United Nations Strategy and Action Plan on Hate Speech*
While traveling some years ago through an unfamiliar city, I made a wrong turn on my way to a major highway. I found myself driving around a tree-lined neighborhood with many run- down and abandoned homes until I spotted some police officers standing on a street corner. As I pulled over to ask them for directions, they approached my car in alarm. One of them said, “Miss, do you realize that you are in a really dangerous neighborhood?” I explained that I was lost, and the officers quickly directed me to the highway entrance nearby. As I closed my car window, I was told, “You are probably OK getting out of here, because the animals in this neighborhood only come out at night.”

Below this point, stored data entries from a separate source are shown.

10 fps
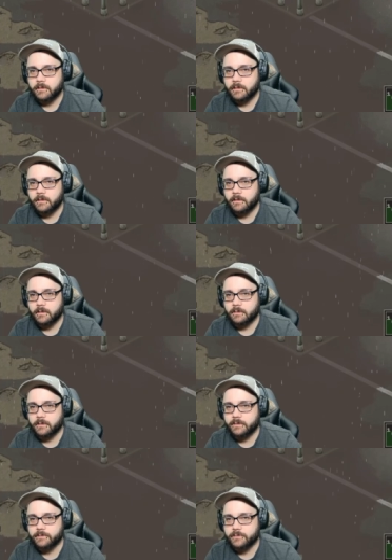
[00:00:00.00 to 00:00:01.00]
Uh,
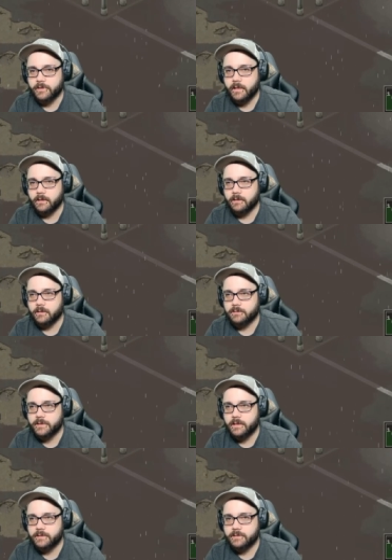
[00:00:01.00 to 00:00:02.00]
leather jacket I'll
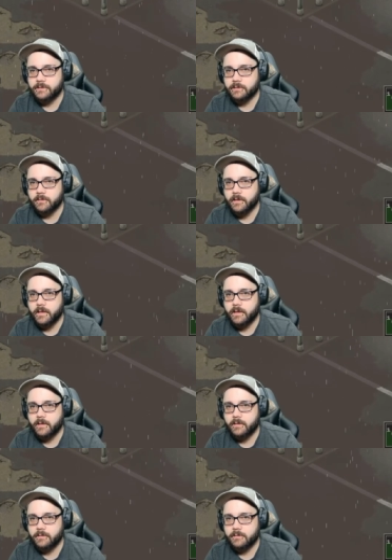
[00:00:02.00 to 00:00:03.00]
toss on the
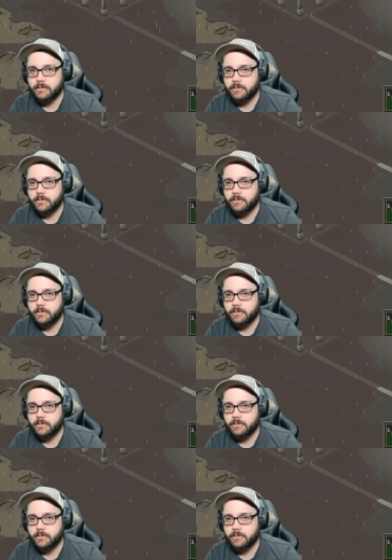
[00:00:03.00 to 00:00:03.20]
ground.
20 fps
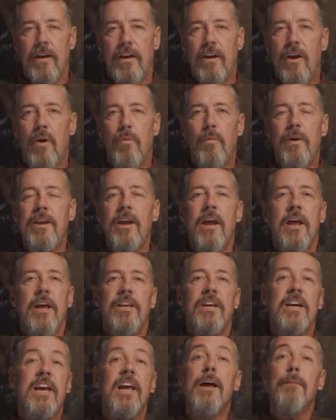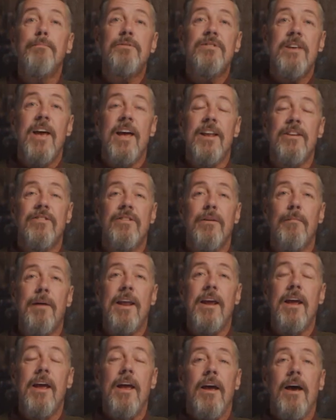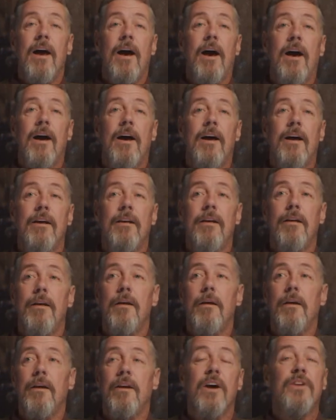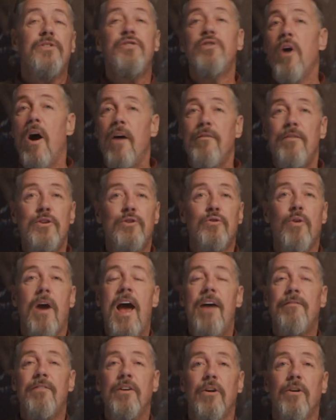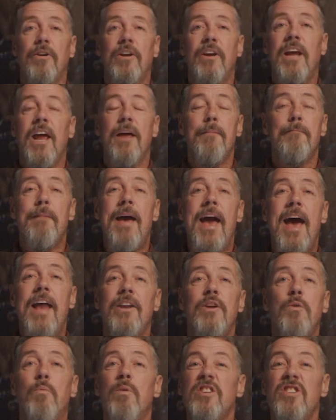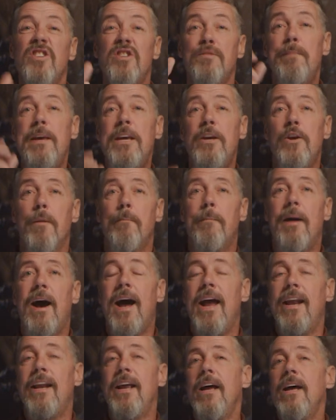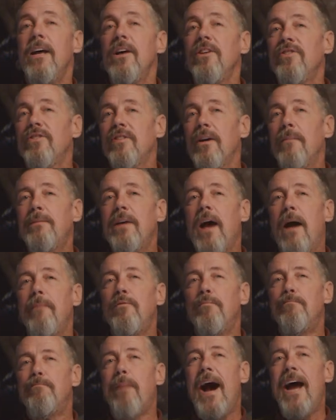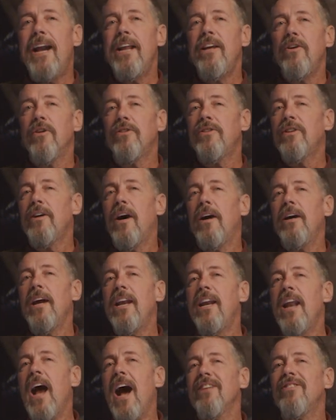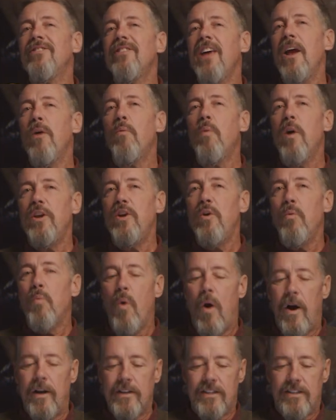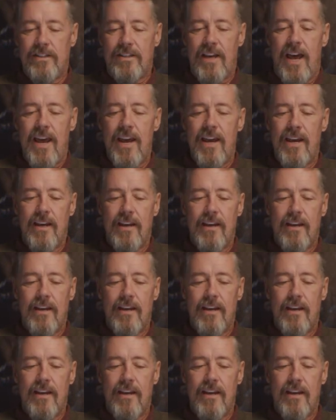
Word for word: You know, when you get upset and somebody uh, cuts you off in traffic or you get mad and you want to speak your mind. Sometimes biting your tongue and not saying what you want to say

Those words chilled me then and they chill me now. I remembered them as I watched the horrible murder of George Floyd on the nightly news. Hateful words that demean others are never benign; they can lead to many forms of vicious human harm. Reflecting on the words of the officer as I drove home that day, I recalled a letter that I had received long ago from a former student who had accepted a teaching position in a major U.S. city after graduating. She had specifically chosen that position because she wanted to dedicate her career to children in urban schools located in impoverished communities. Unfortunately, my former student had written to tell me she had resigned from the new teaching position after just a few weeks. The negative professional climate of the school had upset her a great deal; she felt that the children were being treated very badly. She wrote, “…I feel terrible leaving the children. They are not ‘little animals’ as they were described by some of the teachers and administrators in the school.”
These were two isolated incidents, of course. Generalizations about police, or teachers, or people who devote their lives in any way to service of others are never appropriate. The outstanding and generous contributions of so many people can be made invisible by indisputably unacceptable behaviors of some. Nonetheless, these memories of people referred to as “animals” make it important for me to ask – is hate speech tolerated where you work? It may be behind the scenes, it may exist because of the tremendous challenges inherent in the job, it may exist because people have become frustrated and discouraged – but it still damages the very people you are responsible for helping. You can and should interrupt it and make it known that you find it unacceptable. I know that there is much disagreement about what actually constitutes hate speech, so for this blog I selected the above definition from the United Nations Strategy and Action Plan on Hate Speech. * That plan (see reference below) acknowledges that violence and genocide can begin with demeaning, disparaging talk.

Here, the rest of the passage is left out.